**ASSIGNMENT**
Could you copy out all of the records below exactly, leaving out every picture?

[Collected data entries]

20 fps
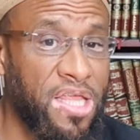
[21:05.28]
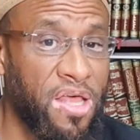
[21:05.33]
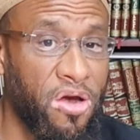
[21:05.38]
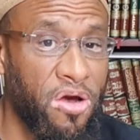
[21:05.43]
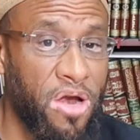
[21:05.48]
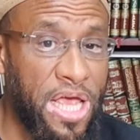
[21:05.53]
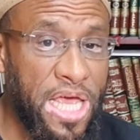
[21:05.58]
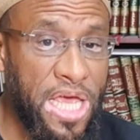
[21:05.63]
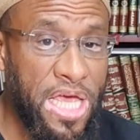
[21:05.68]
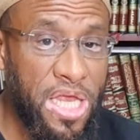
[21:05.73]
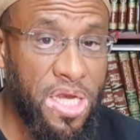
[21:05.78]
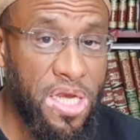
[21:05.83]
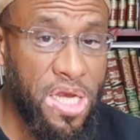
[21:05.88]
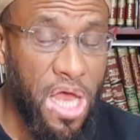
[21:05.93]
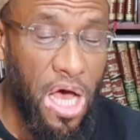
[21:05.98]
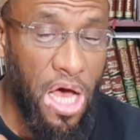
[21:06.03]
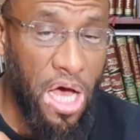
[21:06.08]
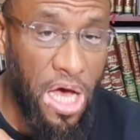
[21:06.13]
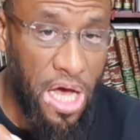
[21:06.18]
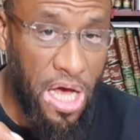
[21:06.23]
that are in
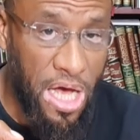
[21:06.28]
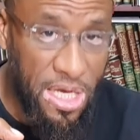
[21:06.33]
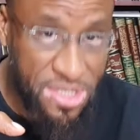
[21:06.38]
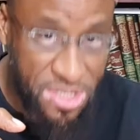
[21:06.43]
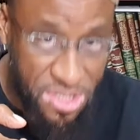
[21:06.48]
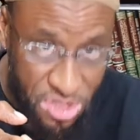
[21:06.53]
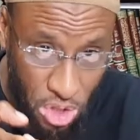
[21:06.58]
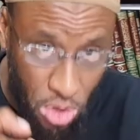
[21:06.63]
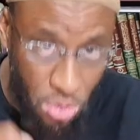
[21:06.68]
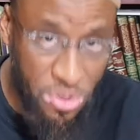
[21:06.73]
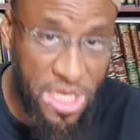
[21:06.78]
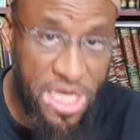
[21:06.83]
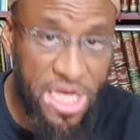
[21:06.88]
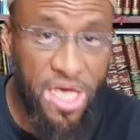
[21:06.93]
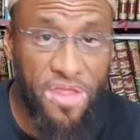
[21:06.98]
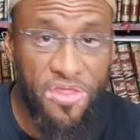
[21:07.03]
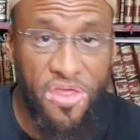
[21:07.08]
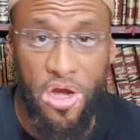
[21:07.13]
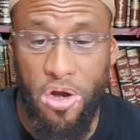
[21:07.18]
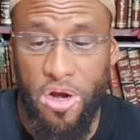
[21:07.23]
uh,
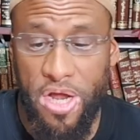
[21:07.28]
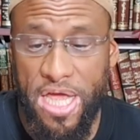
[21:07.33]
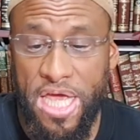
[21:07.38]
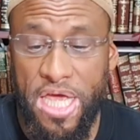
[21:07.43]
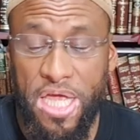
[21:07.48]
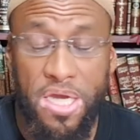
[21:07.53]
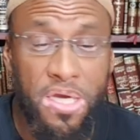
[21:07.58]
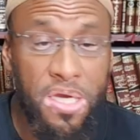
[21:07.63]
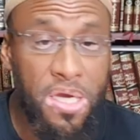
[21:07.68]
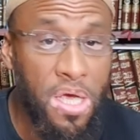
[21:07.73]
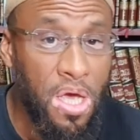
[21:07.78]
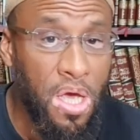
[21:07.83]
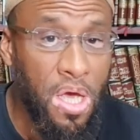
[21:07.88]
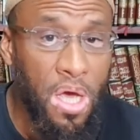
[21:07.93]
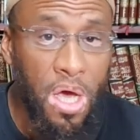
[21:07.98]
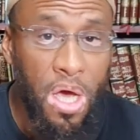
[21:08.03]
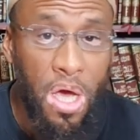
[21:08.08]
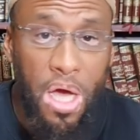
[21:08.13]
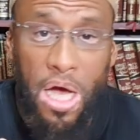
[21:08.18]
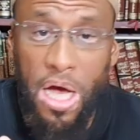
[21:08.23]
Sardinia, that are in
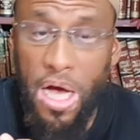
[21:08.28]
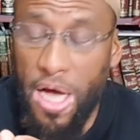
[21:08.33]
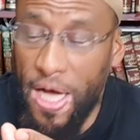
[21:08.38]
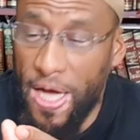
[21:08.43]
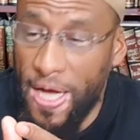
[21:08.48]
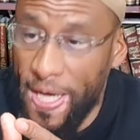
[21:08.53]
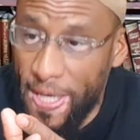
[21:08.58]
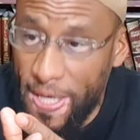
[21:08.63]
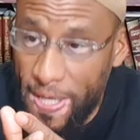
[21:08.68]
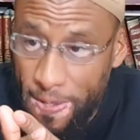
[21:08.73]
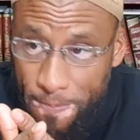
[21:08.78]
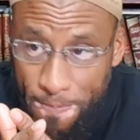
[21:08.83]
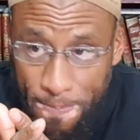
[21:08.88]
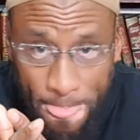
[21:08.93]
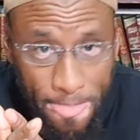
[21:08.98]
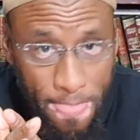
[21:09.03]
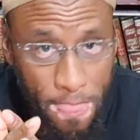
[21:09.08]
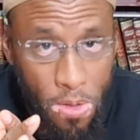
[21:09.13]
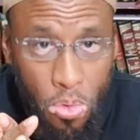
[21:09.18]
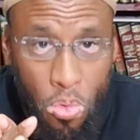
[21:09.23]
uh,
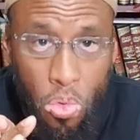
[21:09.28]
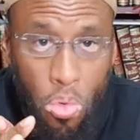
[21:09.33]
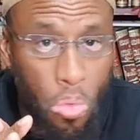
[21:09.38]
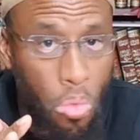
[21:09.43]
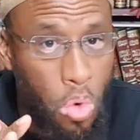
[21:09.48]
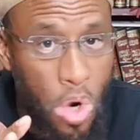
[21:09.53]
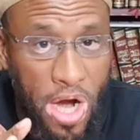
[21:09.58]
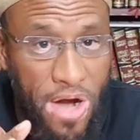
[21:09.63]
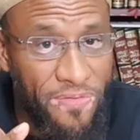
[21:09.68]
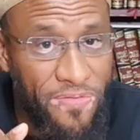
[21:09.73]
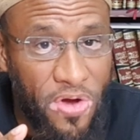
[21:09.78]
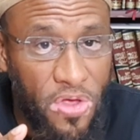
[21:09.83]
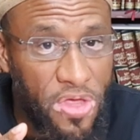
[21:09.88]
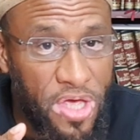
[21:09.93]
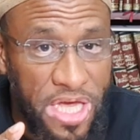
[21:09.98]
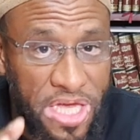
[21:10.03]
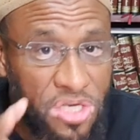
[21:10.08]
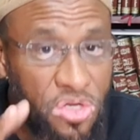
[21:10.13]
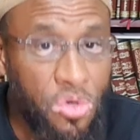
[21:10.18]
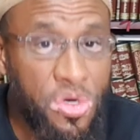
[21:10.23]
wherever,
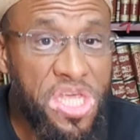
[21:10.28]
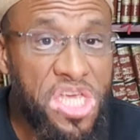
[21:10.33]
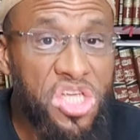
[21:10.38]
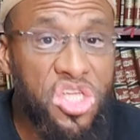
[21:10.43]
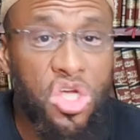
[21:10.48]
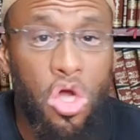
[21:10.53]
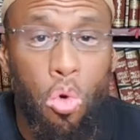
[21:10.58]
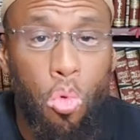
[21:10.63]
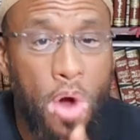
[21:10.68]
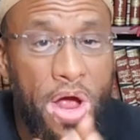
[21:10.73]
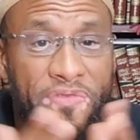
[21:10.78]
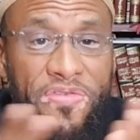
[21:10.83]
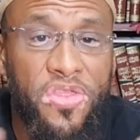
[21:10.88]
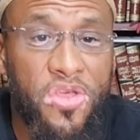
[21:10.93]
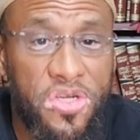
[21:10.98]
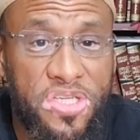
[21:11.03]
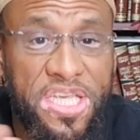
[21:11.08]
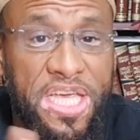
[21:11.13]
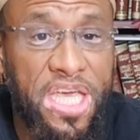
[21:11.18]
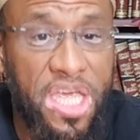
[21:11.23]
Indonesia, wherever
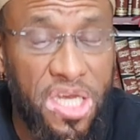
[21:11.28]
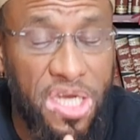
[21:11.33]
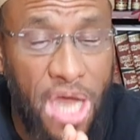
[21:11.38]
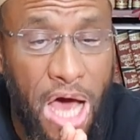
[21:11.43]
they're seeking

**WRITTEN REPLY**
20 fps
[21:05.28]
[21:05.33]
[21:05.38]
[21:05.43]
[21:05.48]
[21:05.53]
[21:05.58]
[21:05.63]
[21:05.68]
[21:05.73]
[21:05.78]
[21:05.83]
[21:05.88]
[21:05.93]
[21:05.98]
[21:06.03]
[21:06.08]
[21:06.13]
[21:06.18]
[21:06.23]
that are in
[21:06.28]
[21:06.33]
[21:06.38]
[21:06.43]
[21:06.48]
[21:06.53]
[21:06.58]
[21:06.63]
[21:06.68]
[21:06.73]
[21:06.78]
[21:06.83]
[21:06.88]
[21:06.93]
[21:06.98]
[21:07.03]
[21:07.08]
[21:07.13]
[21:07.18]
[21:07.23]
uh,
[21:07.28]
[21:07.33]
[21:07.38]
[21:07.43]
[21:07.48]
[21:07.53]
[21:07.58]
[21:07.63]
[21:07.68]
[21:07.73]
[21:07.78]
[21:07.83]
[21:07.88]
[21:07.93]
[21:07.98]
[21:08.03]
[21:08.08]
[21:08.13]
[21:08.18]
[21:08.23]
Sardinia, that are in
[21:08.28]
[21:08.33]
[21:08.38]
[21:08.43]
[21:08.48]
[21:08.53]
[21:08.58]
[21:08.63]
[21:08.68]
[21:08.73]
[21:08.78]
[21:08.83]
[21:08.88]
[21:08.93]
[21:08.98]
[21:09.03]
[21:09.08]
[21:09.13]
[21:09.18]
[21:09.23]
uh,
[21:09.28]
[21:09.33]
[21:09.38]
[21:09.43]
[21:09.48]
[21:09.53]
[21:09.58]
[21:09.63]
[21:09.68]
[21:09.73]
[21:09.78]
[21:09.83]
[21:09.88]
[21:09.93]
[21:09.98]
[21:10.03]
[21:10.08]
[21:10.13]
[21:10.18]
[21:10.23]
wherever,
[21:10.28]
[21:10.33]
[21:10.38]
[21:10.43]
[21:10.48]
[21:10.53]
[21:10.58]
[21:10.63]
[21:10.68]
[21:10.73]
[21:10.78]
[21:10.83]
[21:10.88]
[21:10.93]
[21:10.98]
[21:11.03]
[21:11.08]
[21:11.13]
[21:11.18]
[21:11.23]
Indonesia, wherever
[21:11.28]
[21:11.33]
[21:11.38]
[21:11.43]
they're seeking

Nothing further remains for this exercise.